- _THE PROBLEM_:
An exact transcription of the entries is required, with none of the pictures carried over.

Stored records:

==============================

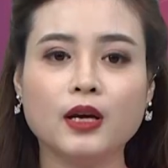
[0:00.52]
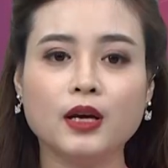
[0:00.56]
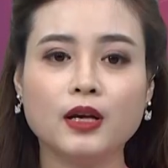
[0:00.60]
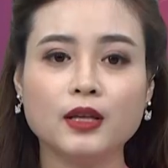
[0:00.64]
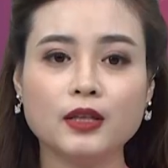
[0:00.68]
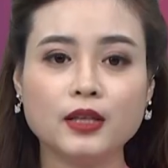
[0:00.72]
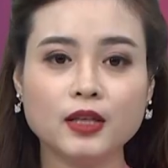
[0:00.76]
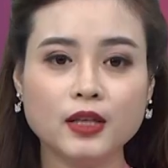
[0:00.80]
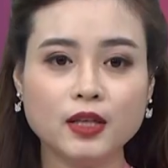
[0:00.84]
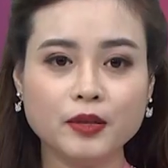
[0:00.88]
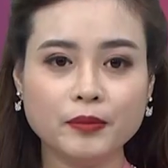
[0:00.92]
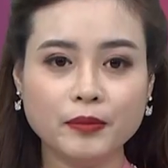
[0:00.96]

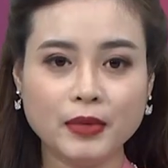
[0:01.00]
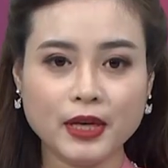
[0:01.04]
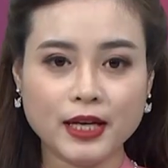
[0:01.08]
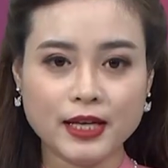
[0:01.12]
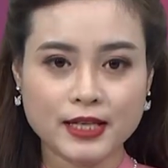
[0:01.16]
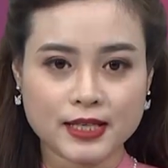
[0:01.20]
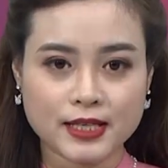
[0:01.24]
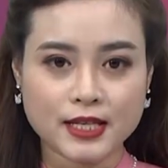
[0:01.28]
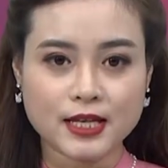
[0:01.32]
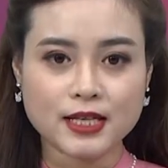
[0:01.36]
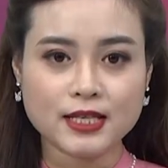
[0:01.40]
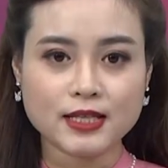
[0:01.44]
Từ
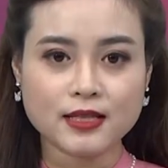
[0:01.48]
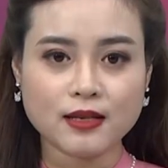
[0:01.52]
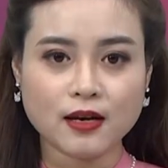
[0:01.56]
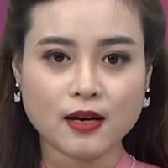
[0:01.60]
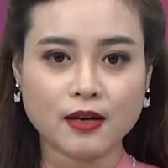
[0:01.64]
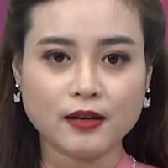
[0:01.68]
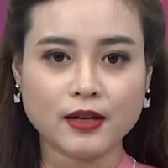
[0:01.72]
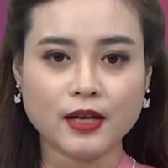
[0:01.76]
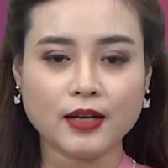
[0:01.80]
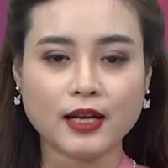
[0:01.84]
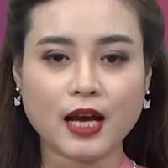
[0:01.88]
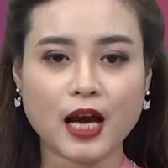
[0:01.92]
19
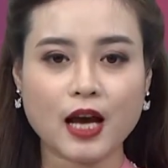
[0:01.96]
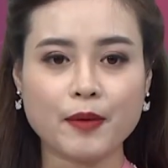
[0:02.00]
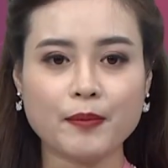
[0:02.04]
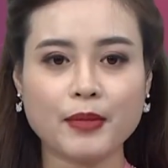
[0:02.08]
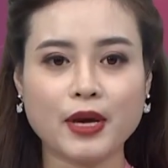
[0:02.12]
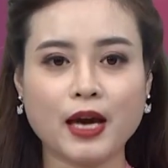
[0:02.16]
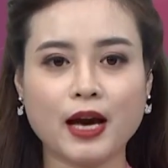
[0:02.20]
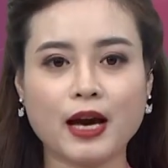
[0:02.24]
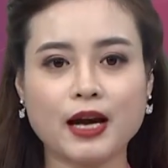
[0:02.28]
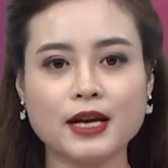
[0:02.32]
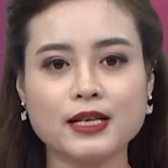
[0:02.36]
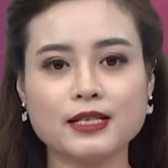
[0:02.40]
giờ đến
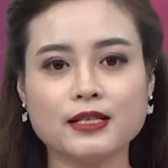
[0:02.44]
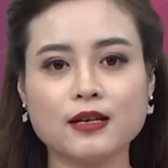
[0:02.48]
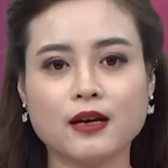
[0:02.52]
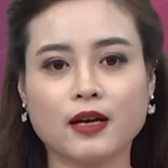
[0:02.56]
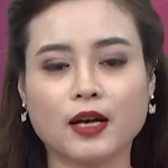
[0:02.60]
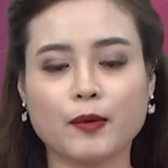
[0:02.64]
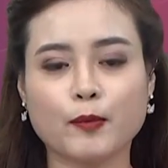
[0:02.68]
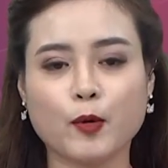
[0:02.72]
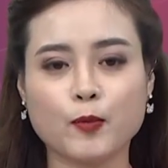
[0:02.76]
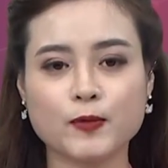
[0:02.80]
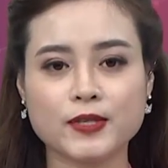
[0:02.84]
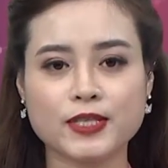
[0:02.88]
22 giờ
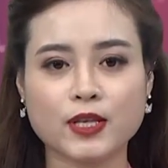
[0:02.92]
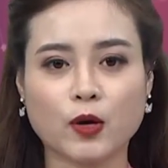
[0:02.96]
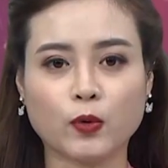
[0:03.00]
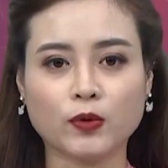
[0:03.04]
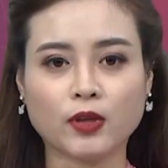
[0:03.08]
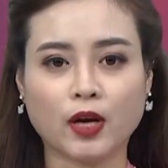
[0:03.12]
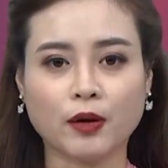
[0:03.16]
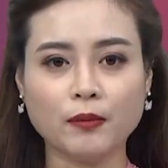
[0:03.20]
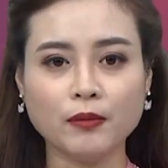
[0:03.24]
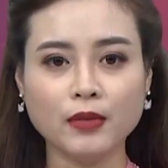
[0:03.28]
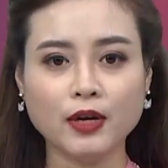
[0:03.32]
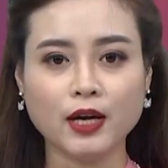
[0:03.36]
ngày 6
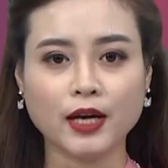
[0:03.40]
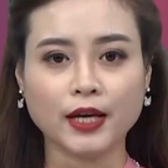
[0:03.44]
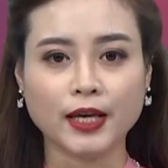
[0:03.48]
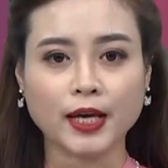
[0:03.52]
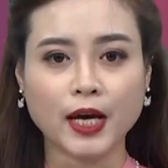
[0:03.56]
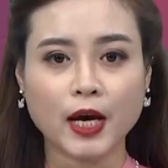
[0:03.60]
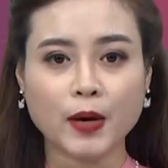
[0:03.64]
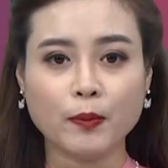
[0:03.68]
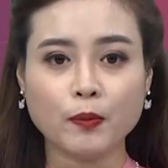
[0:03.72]
tháng 10,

==============================

- _PROBLEM SOLUTION_:
[0:00.52]
[0:00.56]
[0:00.60]
[0:00.64]
[0:00.68]
[0:00.72]
[0:00.76]
[0:00.80]
[0:00.84]
[0:00.88]
[0:00.92]
[0:00.96]

[0:01.00]
[0:01.04]
[0:01.08]
[0:01.12]
[0:01.16]
[0:01.20]
[0:01.24]
[0:01.28]
[0:01.32]
[0:01.36]
[0:01.40]
[0:01.44]
Từ
[0:01.48]
[0:01.52]
[0:01.56]
[0:01.60]
[0:01.64]
[0:01.68]
[0:01.72]
[0:01.76]
[0:01.80]
[0:01.84]
[0:01.88]
[0:01.92]
19
[0:01.96]
[0:02.00]
[0:02.04]
[0:02.08]
[0:02.12]
[0:02.16]
[0:02.20]
[0:02.24]
[0:02.28]
[0:02.32]
[0:02.36]
[0:02.40]
giờ đến
[0:02.44]
[0:02.48]
[0:02.52]
[0:02.56]
[0:02.60]
[0:02.64]
[0:02.68]
[0:02.72]
[0:02.76]
[0:02.80]
[0:02.84]
[0:02.88]
22 giờ
[0:02.92]
[0:02.96]
[0:03.00]
[0:03.04]
[0:03.08]
[0:03.12]
[0:03.16]
[0:03.20]
[0:03.24]
[0:03.28]
[0:03.32]
[0:03.36]
ngày 6
[0:03.40]
[0:03.44]
[0:03.48]
[0:03.52]
[0:03.56]
[0:03.60]
[0:03.64]
[0:03.68]
[0:03.72]
tháng 10,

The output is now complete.